## EXERCISE INSTRUCTIONS
Strip out the pictures and transcribe the records that follow exactly.

**** EXTRACTED INFORMATION ****

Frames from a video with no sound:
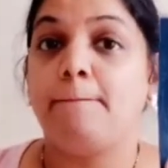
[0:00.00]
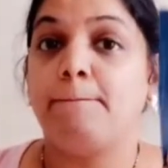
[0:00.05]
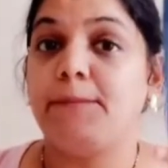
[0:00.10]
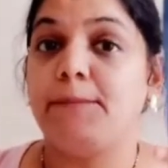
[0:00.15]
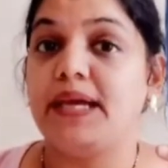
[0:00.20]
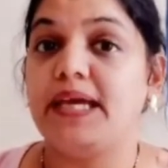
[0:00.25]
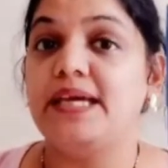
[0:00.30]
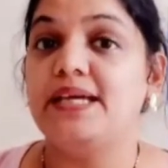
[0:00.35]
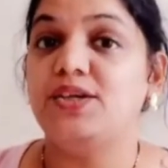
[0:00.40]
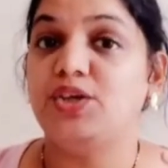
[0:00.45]

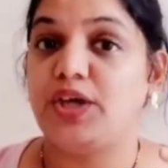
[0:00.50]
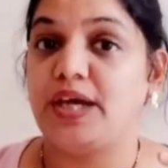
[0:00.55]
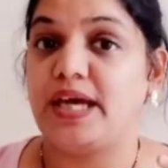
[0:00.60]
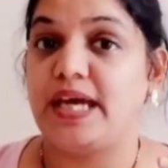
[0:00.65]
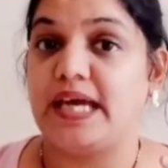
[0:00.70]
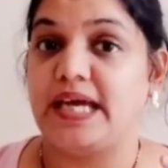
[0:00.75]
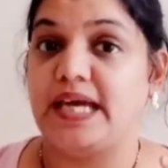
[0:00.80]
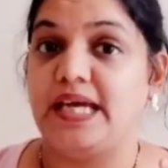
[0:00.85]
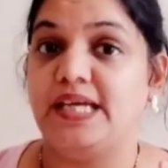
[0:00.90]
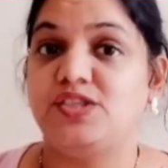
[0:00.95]
Big
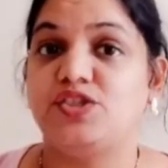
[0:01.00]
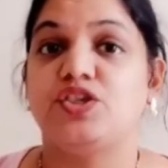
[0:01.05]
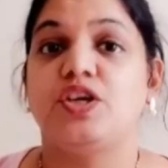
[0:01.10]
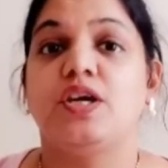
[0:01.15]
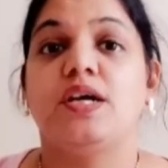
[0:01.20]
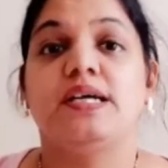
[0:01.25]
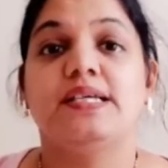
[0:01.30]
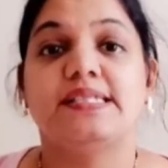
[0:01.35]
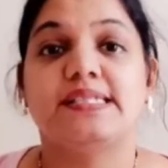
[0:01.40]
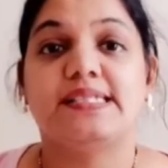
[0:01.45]
H
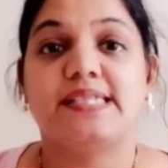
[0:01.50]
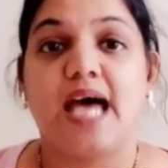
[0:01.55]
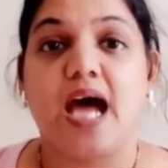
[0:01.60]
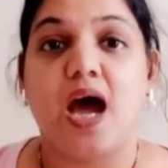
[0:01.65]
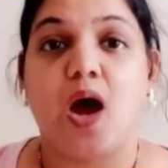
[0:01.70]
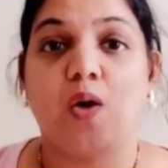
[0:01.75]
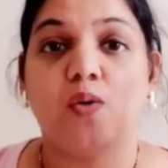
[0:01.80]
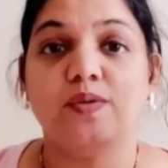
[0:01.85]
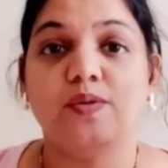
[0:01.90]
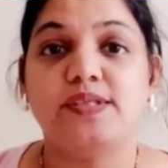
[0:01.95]

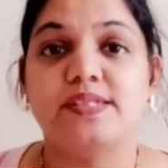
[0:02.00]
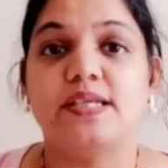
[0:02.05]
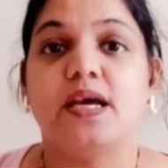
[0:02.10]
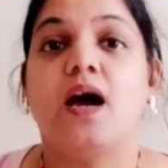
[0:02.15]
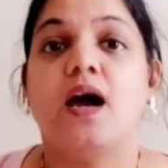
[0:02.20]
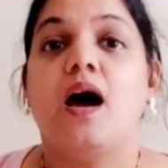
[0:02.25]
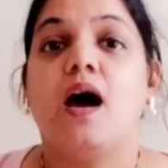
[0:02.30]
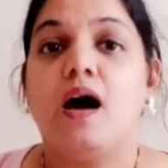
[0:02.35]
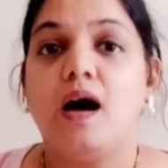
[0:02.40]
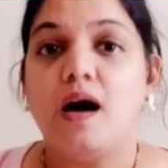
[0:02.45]
sounds
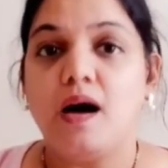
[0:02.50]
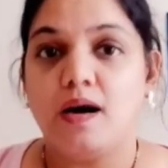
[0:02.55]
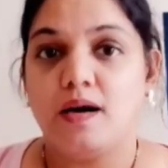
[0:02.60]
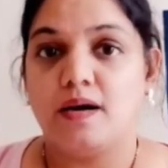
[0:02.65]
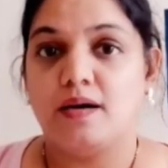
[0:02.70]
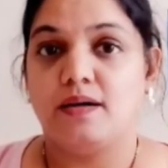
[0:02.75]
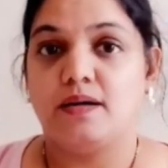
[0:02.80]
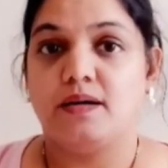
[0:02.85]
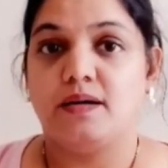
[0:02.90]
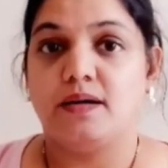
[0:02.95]

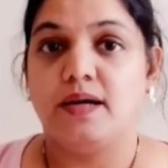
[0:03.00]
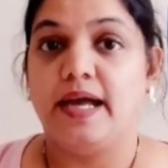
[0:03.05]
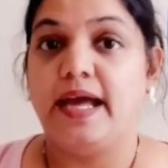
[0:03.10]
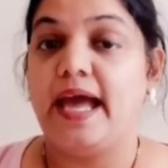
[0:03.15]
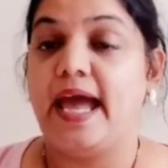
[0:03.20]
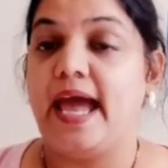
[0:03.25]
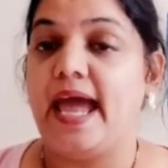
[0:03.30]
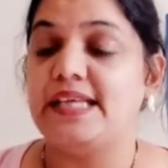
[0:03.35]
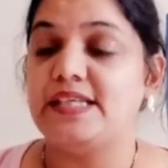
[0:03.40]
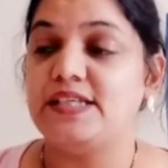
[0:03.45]

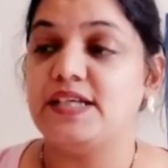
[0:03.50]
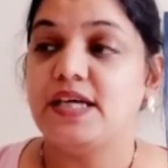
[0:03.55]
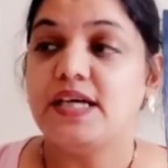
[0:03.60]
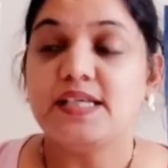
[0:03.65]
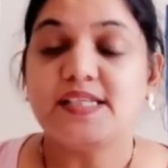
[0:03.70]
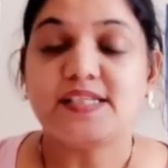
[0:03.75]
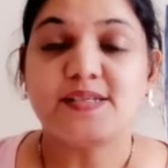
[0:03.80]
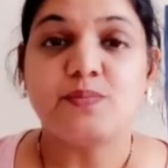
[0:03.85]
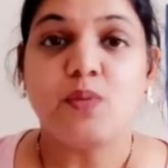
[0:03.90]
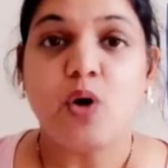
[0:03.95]
and
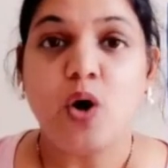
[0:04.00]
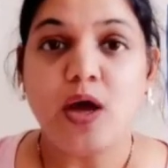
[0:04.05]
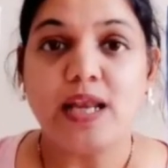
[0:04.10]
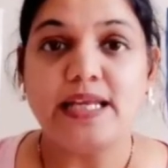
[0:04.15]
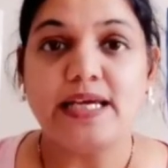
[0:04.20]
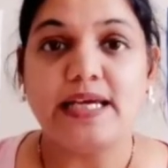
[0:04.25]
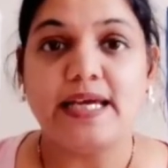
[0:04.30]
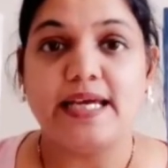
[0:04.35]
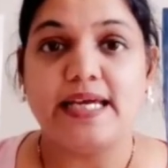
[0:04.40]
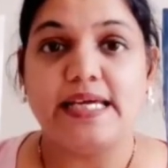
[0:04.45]
small
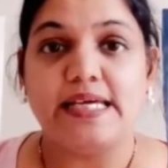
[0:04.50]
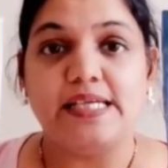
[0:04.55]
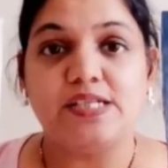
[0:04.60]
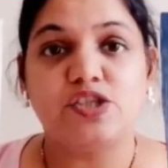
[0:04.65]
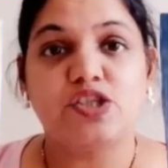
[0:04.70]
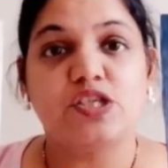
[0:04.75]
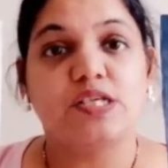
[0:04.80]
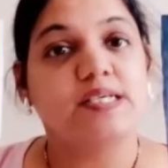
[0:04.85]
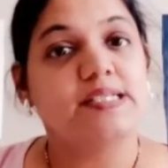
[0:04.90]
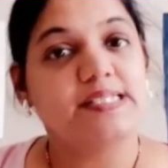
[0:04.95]

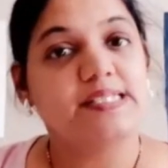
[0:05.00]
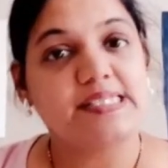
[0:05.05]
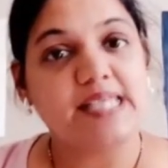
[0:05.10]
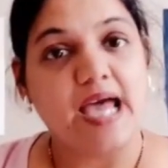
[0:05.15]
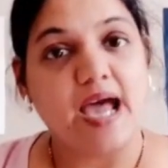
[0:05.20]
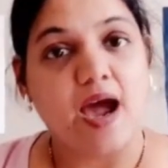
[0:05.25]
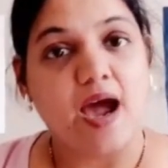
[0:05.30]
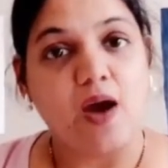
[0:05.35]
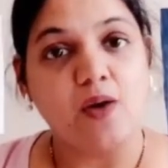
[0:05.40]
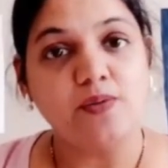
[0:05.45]
h
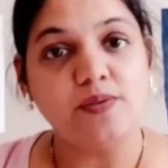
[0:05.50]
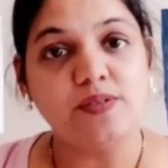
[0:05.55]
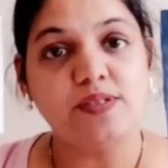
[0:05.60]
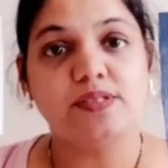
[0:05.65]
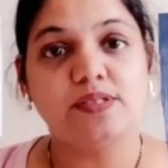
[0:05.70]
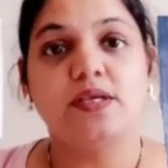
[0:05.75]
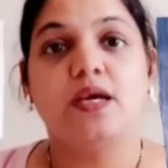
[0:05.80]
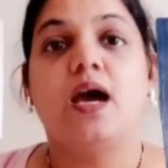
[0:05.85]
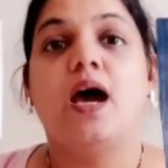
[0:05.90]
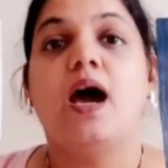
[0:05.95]

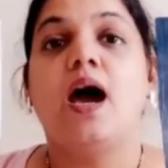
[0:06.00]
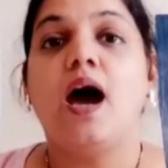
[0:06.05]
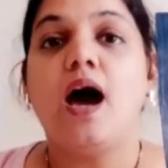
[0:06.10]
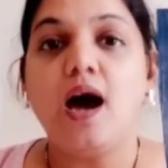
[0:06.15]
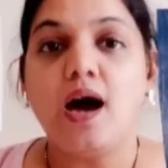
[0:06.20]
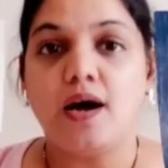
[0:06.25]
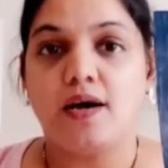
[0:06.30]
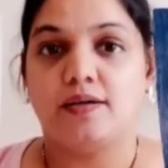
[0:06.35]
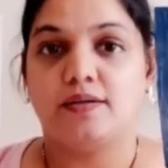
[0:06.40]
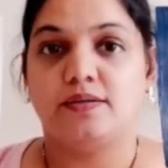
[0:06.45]
sounds.
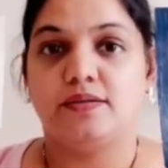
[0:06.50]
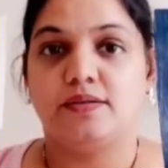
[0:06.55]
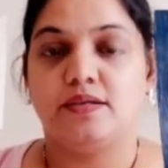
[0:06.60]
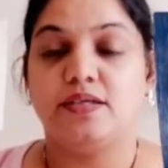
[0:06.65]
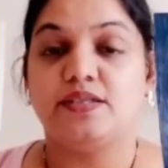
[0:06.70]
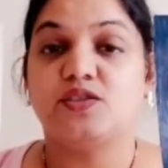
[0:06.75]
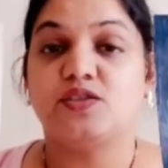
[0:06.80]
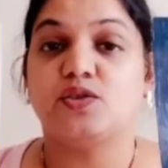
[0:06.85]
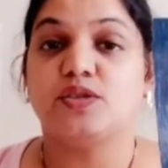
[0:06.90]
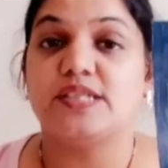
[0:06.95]

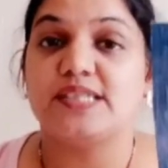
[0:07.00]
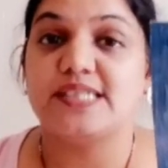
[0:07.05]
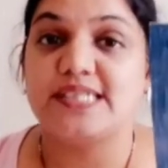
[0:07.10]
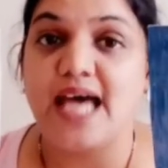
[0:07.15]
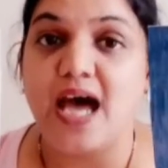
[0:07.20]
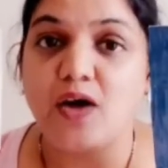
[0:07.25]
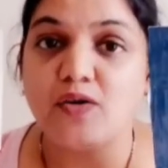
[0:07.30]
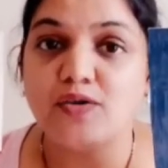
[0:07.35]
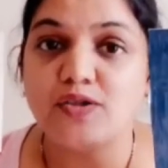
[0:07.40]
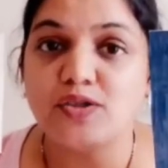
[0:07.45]
So the
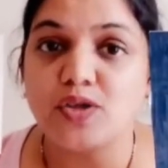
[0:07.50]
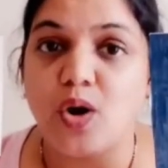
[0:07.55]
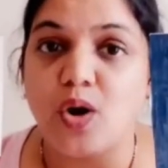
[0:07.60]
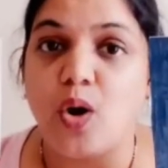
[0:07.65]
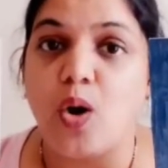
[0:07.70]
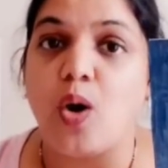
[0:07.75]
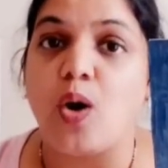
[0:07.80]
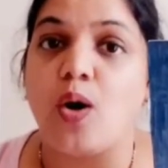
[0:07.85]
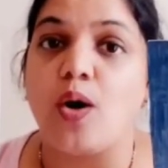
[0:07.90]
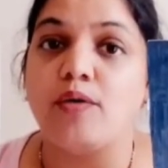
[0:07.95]
sounds
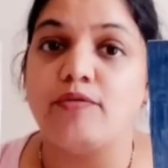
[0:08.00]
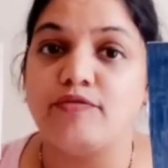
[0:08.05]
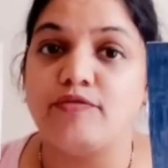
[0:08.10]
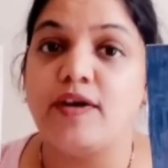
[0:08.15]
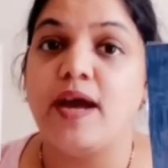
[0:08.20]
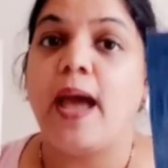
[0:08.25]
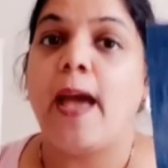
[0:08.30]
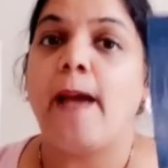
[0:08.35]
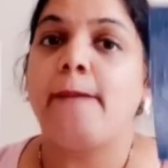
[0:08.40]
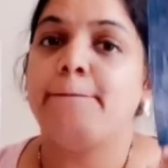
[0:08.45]
of
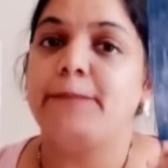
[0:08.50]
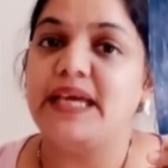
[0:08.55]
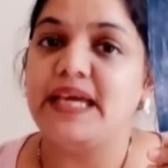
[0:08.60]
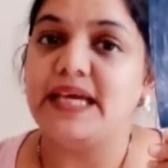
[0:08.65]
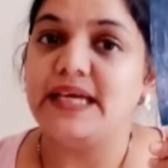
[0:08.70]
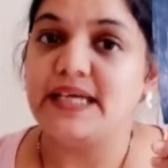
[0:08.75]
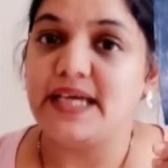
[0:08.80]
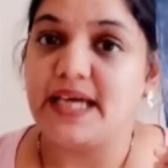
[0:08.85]
big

****

## TASK ANSWER
Frames from a video with no sound:
[0:00.00]
[0:00.05]
[0:00.10]
[0:00.15]
[0:00.20]
[0:00.25]
[0:00.30]
[0:00.35]
[0:00.40]
[0:00.45]

[0:00.50]
[0:00.55]
[0:00.60]
[0:00.65]
[0:00.70]
[0:00.75]
[0:00.80]
[0:00.85]
[0:00.90]
[0:00.95]
Big
[0:01.00]
[0:01.05]
[0:01.10]
[0:01.15]
[0:01.20]
[0:01.25]
[0:01.30]
[0:01.35]
[0:01.40]
[0:01.45]
H
[0:01.50]
[0:01.55]
[0:01.60]
[0:01.65]
[0:01.70]
[0:01.75]
[0:01.80]
[0:01.85]
[0:01.90]
[0:01.95]

[0:02.00]
[0:02.05]
[0:02.10]
[0:02.15]
[0:02.20]
[0:02.25]
[0:02.30]
[0:02.35]
[0:02.40]
[0:02.45]
sounds
[0:02.50]
[0:02.55]
[0:02.60]
[0:02.65]
[0:02.70]
[0:02.75]
[0:02.80]
[0:02.85]
[0:02.90]
[0:02.95]

[0:03.00]
[0:03.05]
[0:03.10]
[0:03.15]
[0:03.20]
[0:03.25]
[0:03.30]
[0:03.35]
[0:03.40]
[0:03.45]

[0:03.50]
[0:03.55]
[0:03.60]
[0:03.65]
[0:03.70]
[0:03.75]
[0:03.80]
[0:03.85]
[0:03.90]
[0:03.95]
and
[0:04.00]
[0:04.05]
[0:04.10]
[0:04.15]
[0:04.20]
[0:04.25]
[0:04.30]
[0:04.35]
[0:04.40]
[0:04.45]
small
[0:04.50]
[0:04.55]
[0:04.60]
[0:04.65]
[0:04.70]
[0:04.75]
[0:04.80]
[0:04.85]
[0:04.90]
[0:04.95]

[0:05.00]
[0:05.05]
[0:05.10]
[0:05.15]
[0:05.20]
[0:05.25]
[0:05.30]
[0:05.35]
[0:05.40]
[0:05.45]
h
[0:05.50]
[0:05.55]
[0:05.60]
[0:05.65]
[0:05.70]
[0:05.75]
[0:05.80]
[0:05.85]
[0:05.90]
[0:05.95]

[0:06.00]
[0:06.05]
[0:06.10]
[0:06.15]
[0:06.20]
[0:06.25]
[0:06.30]
[0:06.35]
[0:06.40]
[0:06.45]
sounds.
[0:06.50]
[0:06.55]
[0:06.60]
[0:06.65]
[0:06.70]
[0:06.75]
[0:06.80]
[0:06.85]
[0:06.90]
[0:06.95]

[0:07.00]
[0:07.05]
[0:07.10]
[0:07.15]
[0:07.20]
[0:07.25]
[0:07.30]
[0:07.35]
[0:07.40]
[0:07.45]
So the
[0:07.50]
[0:07.55]
[0:07.60]
[0:07.65]
[0:07.70]
[0:07.75]
[0:07.80]
[0:07.85]
[0:07.90]
[0:07.95]
sounds
[0:08.00]
[0:08.05]
[0:08.10]
[0:08.15]
[0:08.20]
[0:08.25]
[0:08.30]
[0:08.35]
[0:08.40]
[0:08.45]
of
[0:08.50]
[0:08.55]
[0:08.60]
[0:08.65]
[0:08.70]
[0:08.75]
[0:08.80]
[0:08.85]
big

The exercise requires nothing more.